Many people ask me how I started my company. I think it all started when I was 6 years old going door to door asking people to buy things from me. I saw it as a game then, and I still see it as a game now, 39 years later. Back then I got to go camping or ice skating for free with my neighborhood friends, but I didn’t care about the prizes then, I cared about selling the most, and about winning. Now when I win, I get to take 9 months off in the year to travel and work on my projects.
When you are trying to figure out your passion, sometimes the clues show up at a really young age before anyone has a chance to tell you it’s a bad idea. Like my mom. She would say, “God damnit Katie….you want what you want when you want it!” But I think that intense drive to go after what I wanted helped me to make my dreams reality.
As a kid, life was really messy, and sometimes violent at my house. I would retreat to work at the ice cream store. That’s when I learned that passion and enthusiasm could sell anything. My goal was the banana split, and anyone remotely confused with what they wanted got the ultra enthusiastic sales pitch. If they bought, I won. If they didn’t, I’d try again with the next customer. This worked out well for my boss Sal, who used to be a banker, but decided to quit his job, open an ice cream store, become a hippy, and go anti corporate America. He grew out his hair and beard so long he looked like Charles Manson. I liked him though, because in the evenings, he would let me do my homework at work while he moped the floors.
Pursuing your passion when you feel like you can’t pay the rent, feels like taking the nuts off your ice cream sunday because you are on a diet. But paying the rent from a job that makes you miserable is like never allowing yourself to have the ice cream in the first place. I know that practical people, like my partner, the data guy, will say. I’m a hippy dippy who lives in la la land, but come on people, we have to do what lights us up or we are going to die unsatisfied with the life we led, then wish we had done it all differently anyways.
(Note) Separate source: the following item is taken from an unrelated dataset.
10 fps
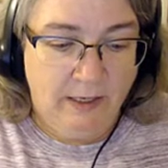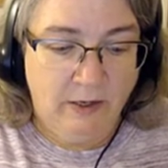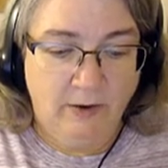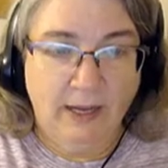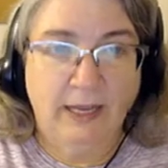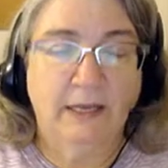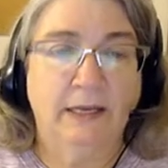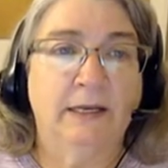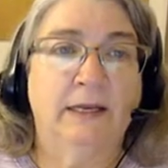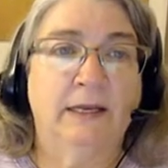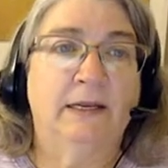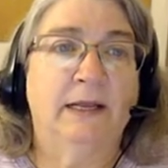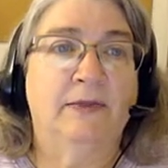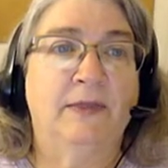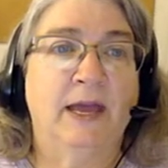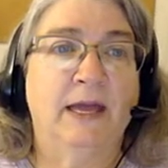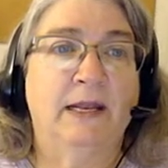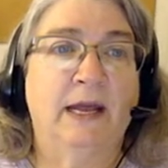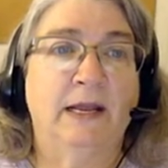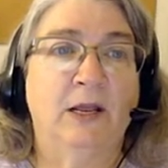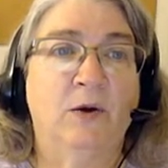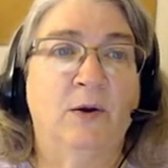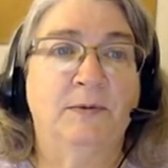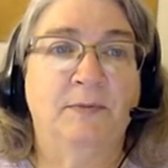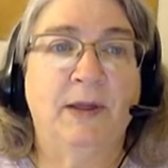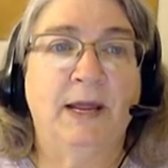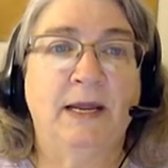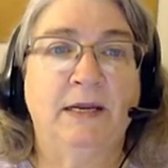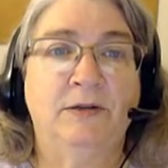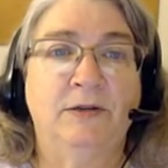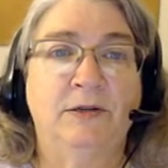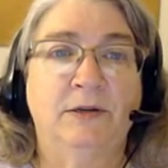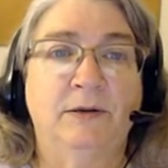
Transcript: go ahead and get that, I can go up to page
When my “was-band” and I started Filosophy, I had NO CLUE about running a business. There was no business plan. I had no idea who my customer was, no place to sell a product and no idea what a product line was. All I knew was that travelling around the world and shopping at artisan markets lit me up and I wanted to start something that would have me doing more of what I loved and less of what I didn’t. By creating a company that sold artisan handicrafts from Thailand, I knew I would HAVE to return each year to buy more. Travelling and shopping artisan markets were built into the framework of this business, all things I love, and the selling part...well that’s just the cherry on top. And this is how Filosophy was born.